With the pictures omitted, set down exactly the lines from the one that contains "[0:01.80-0:02.70]" through the last line of the data.

[MATERIAL FOR THE TASK — start]

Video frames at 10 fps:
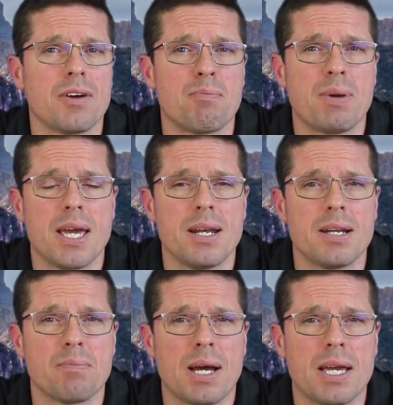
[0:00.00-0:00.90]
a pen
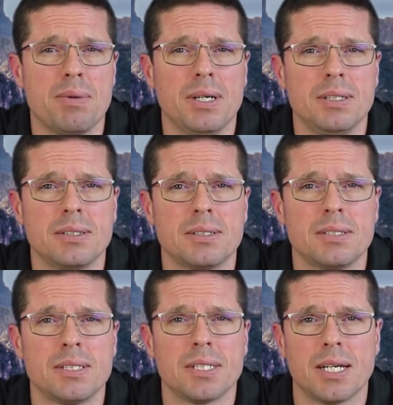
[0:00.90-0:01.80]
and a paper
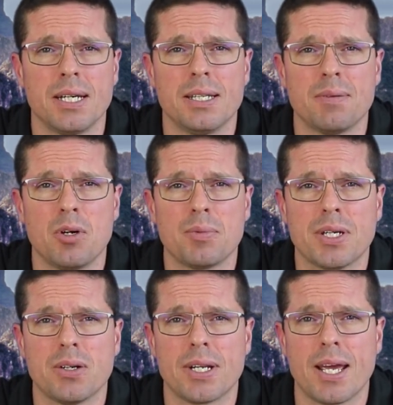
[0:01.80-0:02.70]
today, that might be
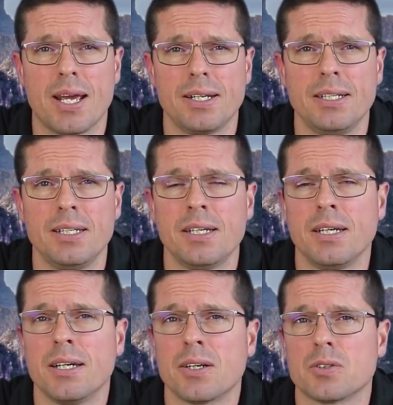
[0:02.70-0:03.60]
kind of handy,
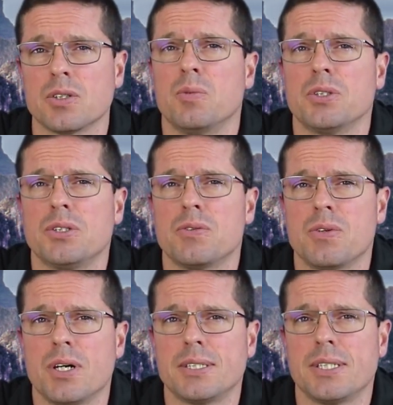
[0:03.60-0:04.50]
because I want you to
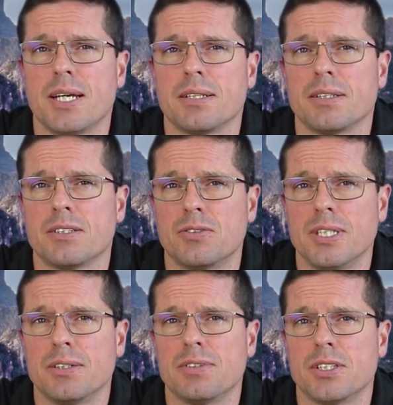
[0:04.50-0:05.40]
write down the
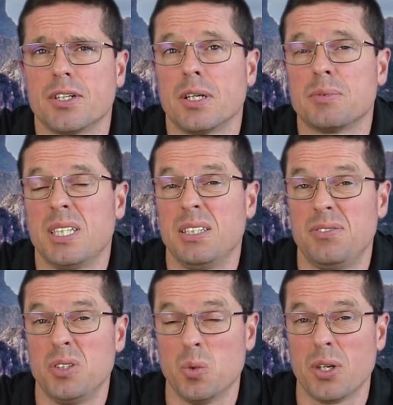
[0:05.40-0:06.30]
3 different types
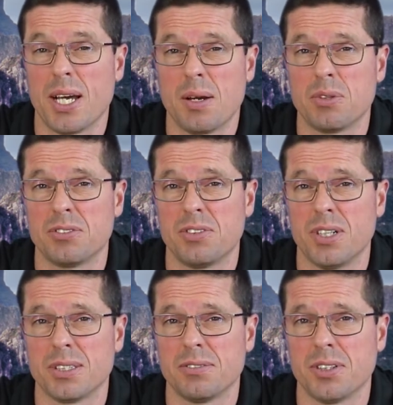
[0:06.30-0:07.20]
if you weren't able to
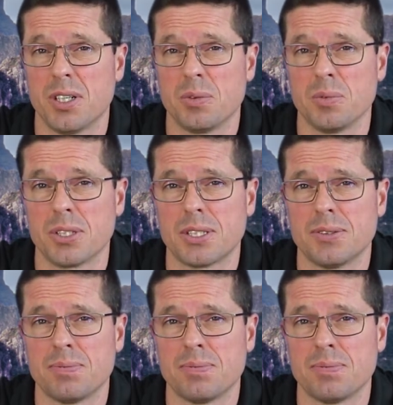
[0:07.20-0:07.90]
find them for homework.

[MATERIAL FOR THE TASK — finish]

OUTPUT OF THE TASK
[0:01.80-0:02.70]
today, that might be
[0:02.70-0:03.60]
kind of handy,
[0:03.60-0:04.50]
because I want you to
[0:04.50-0:05.40]
write down the
[0:05.40-0:06.30]
3 different types
[0:06.30-0:07.20]
if you weren't able to
[0:07.20-0:07.90]
find them for homework.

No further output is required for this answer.